(Beginning of Information given)

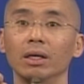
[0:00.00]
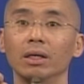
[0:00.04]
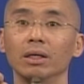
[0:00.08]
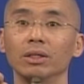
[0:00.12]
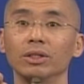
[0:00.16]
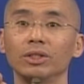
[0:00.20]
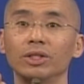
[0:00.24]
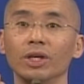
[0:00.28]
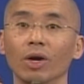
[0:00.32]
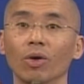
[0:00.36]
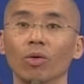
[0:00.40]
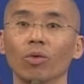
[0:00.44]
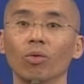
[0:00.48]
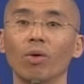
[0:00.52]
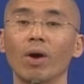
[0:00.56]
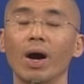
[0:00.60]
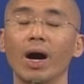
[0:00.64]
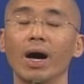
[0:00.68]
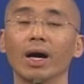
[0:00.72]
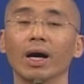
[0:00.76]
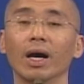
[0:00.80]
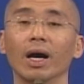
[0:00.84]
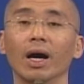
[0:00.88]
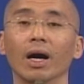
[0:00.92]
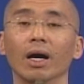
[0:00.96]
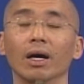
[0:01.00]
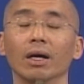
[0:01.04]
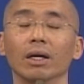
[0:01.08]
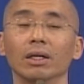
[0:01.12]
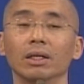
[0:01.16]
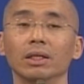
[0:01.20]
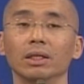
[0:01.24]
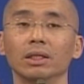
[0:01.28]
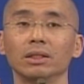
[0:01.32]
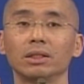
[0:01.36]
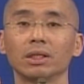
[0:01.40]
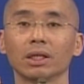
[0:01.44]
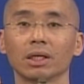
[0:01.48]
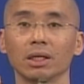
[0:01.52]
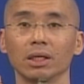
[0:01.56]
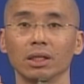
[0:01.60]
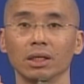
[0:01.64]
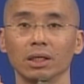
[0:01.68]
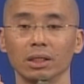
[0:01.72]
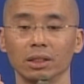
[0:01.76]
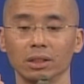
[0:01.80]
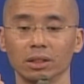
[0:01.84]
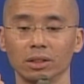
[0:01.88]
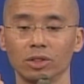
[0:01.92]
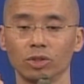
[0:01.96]
人王啊，这
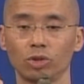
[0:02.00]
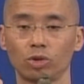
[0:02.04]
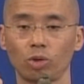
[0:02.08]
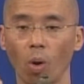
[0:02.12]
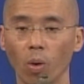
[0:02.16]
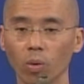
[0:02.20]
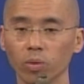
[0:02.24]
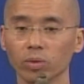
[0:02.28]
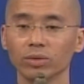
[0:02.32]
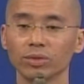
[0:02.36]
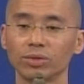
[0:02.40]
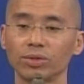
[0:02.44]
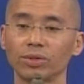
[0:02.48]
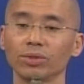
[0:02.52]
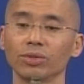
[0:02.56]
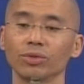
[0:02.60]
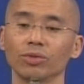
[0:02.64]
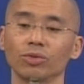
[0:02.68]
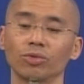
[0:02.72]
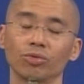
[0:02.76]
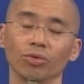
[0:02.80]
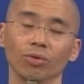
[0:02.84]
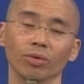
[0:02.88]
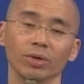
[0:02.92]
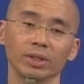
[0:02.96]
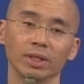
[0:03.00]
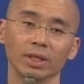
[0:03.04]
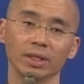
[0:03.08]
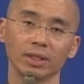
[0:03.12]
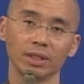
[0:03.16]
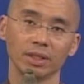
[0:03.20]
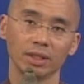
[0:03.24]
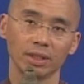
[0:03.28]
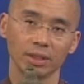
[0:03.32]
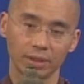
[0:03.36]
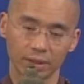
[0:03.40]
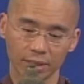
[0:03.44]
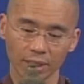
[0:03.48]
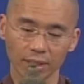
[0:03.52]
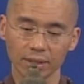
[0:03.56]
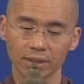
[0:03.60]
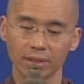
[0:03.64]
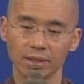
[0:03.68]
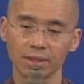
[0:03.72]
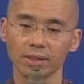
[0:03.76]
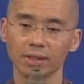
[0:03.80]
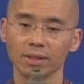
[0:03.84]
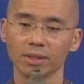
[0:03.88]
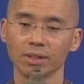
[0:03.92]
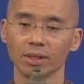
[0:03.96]
个是统治所谓的政
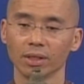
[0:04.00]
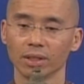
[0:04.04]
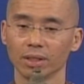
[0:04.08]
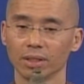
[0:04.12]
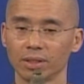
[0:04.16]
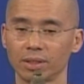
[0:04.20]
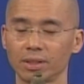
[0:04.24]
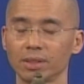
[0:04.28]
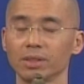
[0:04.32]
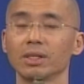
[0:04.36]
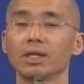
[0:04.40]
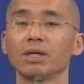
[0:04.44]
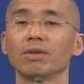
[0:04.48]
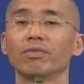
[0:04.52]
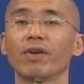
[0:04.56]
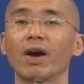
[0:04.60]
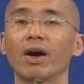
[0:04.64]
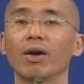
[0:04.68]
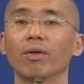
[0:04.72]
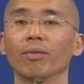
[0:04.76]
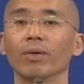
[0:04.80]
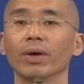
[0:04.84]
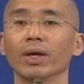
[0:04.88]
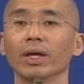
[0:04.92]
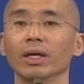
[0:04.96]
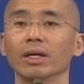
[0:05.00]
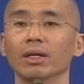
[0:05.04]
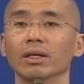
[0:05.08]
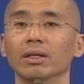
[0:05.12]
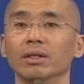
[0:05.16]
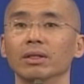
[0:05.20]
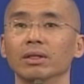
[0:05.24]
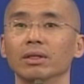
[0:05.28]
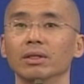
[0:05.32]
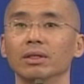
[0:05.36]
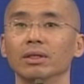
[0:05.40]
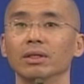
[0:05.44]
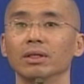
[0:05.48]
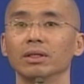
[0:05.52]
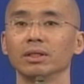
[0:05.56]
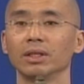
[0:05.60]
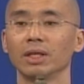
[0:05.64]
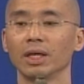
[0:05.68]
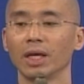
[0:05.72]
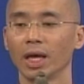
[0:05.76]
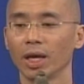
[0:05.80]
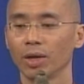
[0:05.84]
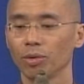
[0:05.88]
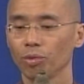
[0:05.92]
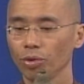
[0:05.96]
治势力范围，
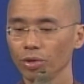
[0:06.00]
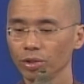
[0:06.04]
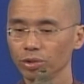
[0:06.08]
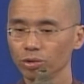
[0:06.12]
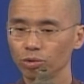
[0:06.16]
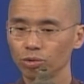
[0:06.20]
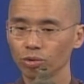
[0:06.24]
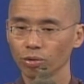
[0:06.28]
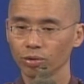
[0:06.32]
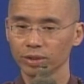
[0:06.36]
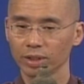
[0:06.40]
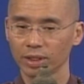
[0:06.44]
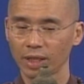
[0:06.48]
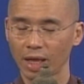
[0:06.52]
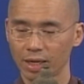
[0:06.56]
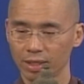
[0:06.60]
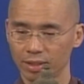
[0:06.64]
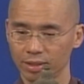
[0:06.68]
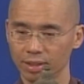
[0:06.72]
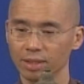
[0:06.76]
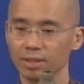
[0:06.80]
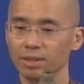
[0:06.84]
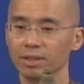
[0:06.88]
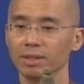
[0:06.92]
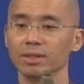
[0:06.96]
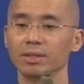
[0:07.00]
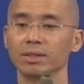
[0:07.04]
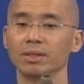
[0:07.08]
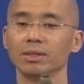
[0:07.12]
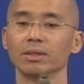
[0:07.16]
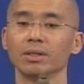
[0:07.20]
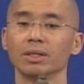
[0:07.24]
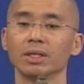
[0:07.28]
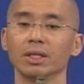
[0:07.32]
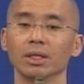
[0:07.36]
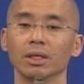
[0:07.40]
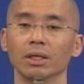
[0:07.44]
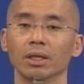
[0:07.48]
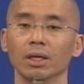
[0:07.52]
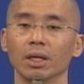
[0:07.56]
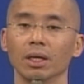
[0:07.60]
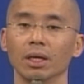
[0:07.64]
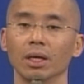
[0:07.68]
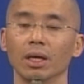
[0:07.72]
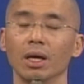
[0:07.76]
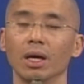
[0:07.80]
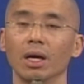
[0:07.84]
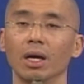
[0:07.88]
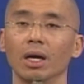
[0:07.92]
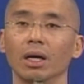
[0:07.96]
也运作着他的政治势力，
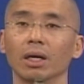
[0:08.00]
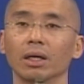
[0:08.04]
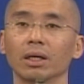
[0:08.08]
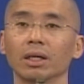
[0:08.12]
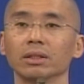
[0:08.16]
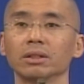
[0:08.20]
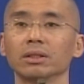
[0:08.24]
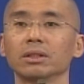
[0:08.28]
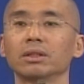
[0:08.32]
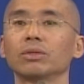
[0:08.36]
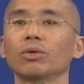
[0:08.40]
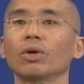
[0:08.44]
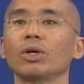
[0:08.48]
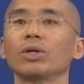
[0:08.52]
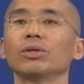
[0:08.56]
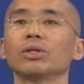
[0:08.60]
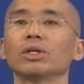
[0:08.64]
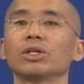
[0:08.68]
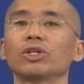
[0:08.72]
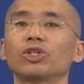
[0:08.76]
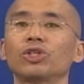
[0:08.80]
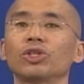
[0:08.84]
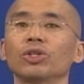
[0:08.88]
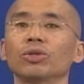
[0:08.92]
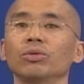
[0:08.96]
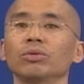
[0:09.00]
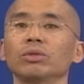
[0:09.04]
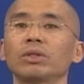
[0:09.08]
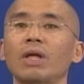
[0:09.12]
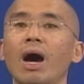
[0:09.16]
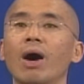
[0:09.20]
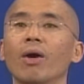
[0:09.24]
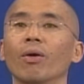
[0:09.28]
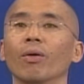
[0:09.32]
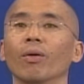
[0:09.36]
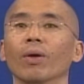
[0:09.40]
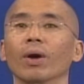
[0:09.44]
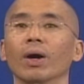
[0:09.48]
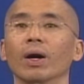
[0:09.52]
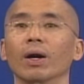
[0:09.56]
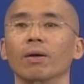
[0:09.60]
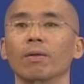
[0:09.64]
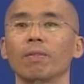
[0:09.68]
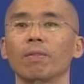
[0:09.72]
可是对于修道。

(End of Information given)

Instructions for the task
Reproduce every record word for word. The copy must contain no pictures.

Completed task
[0:00.00]
[0:00.04]
[0:00.08]
[0:00.12]
[0:00.16]
[0:00.20]
[0:00.24]
[0:00.28]
[0:00.32]
[0:00.36]
[0:00.40]
[0:00.44]
[0:00.48]
[0:00.52]
[0:00.56]
[0:00.60]
[0:00.64]
[0:00.68]
[0:00.72]
[0:00.76]
[0:00.80]
[0:00.84]
[0:00.88]
[0:00.92]
[0:00.96]
[0:01.00]
[0:01.04]
[0:01.08]
[0:01.12]
[0:01.16]
[0:01.20]
[0:01.24]
[0:01.28]
[0:01.32]
[0:01.36]
[0:01.40]
[0:01.44]
[0:01.48]
[0:01.52]
[0:01.56]
[0:01.60]
[0:01.64]
[0:01.68]
[0:01.72]
[0:01.76]
[0:01.80]
[0:01.84]
[0:01.88]
[0:01.92]
[0:01.96]
人王啊，这
[0:02.00]
[0:02.04]
[0:02.08]
[0:02.12]
[0:02.16]
[0:02.20]
[0:02.24]
[0:02.28]
[0:02.32]
[0:02.36]
[0:02.40]
[0:02.44]
[0:02.48]
[0:02.52]
[0:02.56]
[0:02.60]
[0:02.64]
[0:02.68]
[0:02.72]
[0:02.76]
[0:02.80]
[0:02.84]
[0:02.88]
[0:02.92]
[0:02.96]
[0:03.00]
[0:03.04]
[0:03.08]
[0:03.12]
[0:03.16]
[0:03.20]
[0:03.24]
[0:03.28]
[0:03.32]
[0:03.36]
[0:03.40]
[0:03.44]
[0:03.48]
[0:03.52]
[0:03.56]
[0:03.60]
[0:03.64]
[0:03.68]
[0:03.72]
[0:03.76]
[0:03.80]
[0:03.84]
[0:03.88]
[0:03.92]
[0:03.96]
个是统治所谓的政
[0:04.00]
[0:04.04]
[0:04.08]
[0:04.12]
[0:04.16]
[0:04.20]
[0:04.24]
[0:04.28]
[0:04.32]
[0:04.36]
[0:04.40]
[0:04.44]
[0:04.48]
[0:04.52]
[0:04.56]
[0:04.60]
[0:04.64]
[0:04.68]
[0:04.72]
[0:04.76]
[0:04.80]
[0:04.84]
[0:04.88]
[0:04.92]
[0:04.96]
[0:05.00]
[0:05.04]
[0:05.08]
[0:05.12]
[0:05.16]
[0:05.20]
[0:05.24]
[0:05.28]
[0:05.32]
[0:05.36]
[0:05.40]
[0:05.44]
[0:05.48]
[0:05.52]
[0:05.56]
[0:05.60]
[0:05.64]
[0:05.68]
[0:05.72]
[0:05.76]
[0:05.80]
[0:05.84]
[0:05.88]
[0:05.92]
[0:05.96]
治势力范围，
[0:06.00]
[0:06.04]
[0:06.08]
[0:06.12]
[0:06.16]
[0:06.20]
[0:06.24]
[0:06.28]
[0:06.32]
[0:06.36]
[0:06.40]
[0:06.44]
[0:06.48]
[0:06.52]
[0:06.56]
[0:06.60]
[0:06.64]
[0:06.68]
[0:06.72]
[0:06.76]
[0:06.80]
[0:06.84]
[0:06.88]
[0:06.92]
[0:06.96]
[0:07.00]
[0:07.04]
[0:07.08]
[0:07.12]
[0:07.16]
[0:07.20]
[0:07.24]
[0:07.28]
[0:07.32]
[0:07.36]
[0:07.40]
[0:07.44]
[0:07.48]
[0:07.52]
[0:07.56]
[0:07.60]
[0:07.64]
[0:07.68]
[0:07.72]
[0:07.76]
[0:07.80]
[0:07.84]
[0:07.88]
[0:07.92]
[0:07.96]
也运作着他的政治势力，
[0:08.00]
[0:08.04]
[0:08.08]
[0:08.12]
[0:08.16]
[0:08.20]
[0:08.24]
[0:08.28]
[0:08.32]
[0:08.36]
[0:08.40]
[0:08.44]
[0:08.48]
[0:08.52]
[0:08.56]
[0:08.60]
[0:08.64]
[0:08.68]
[0:08.72]
[0:08.76]
[0:08.80]
[0:08.84]
[0:08.88]
[0:08.92]
[0:08.96]
[0:09.00]
[0:09.04]
[0:09.08]
[0:09.12]
[0:09.16]
[0:09.20]
[0:09.24]
[0:09.28]
[0:09.32]
[0:09.36]
[0:09.40]
[0:09.44]
[0:09.48]
[0:09.52]
[0:09.56]
[0:09.60]
[0:09.64]
[0:09.68]
[0:09.72]
可是对于修道。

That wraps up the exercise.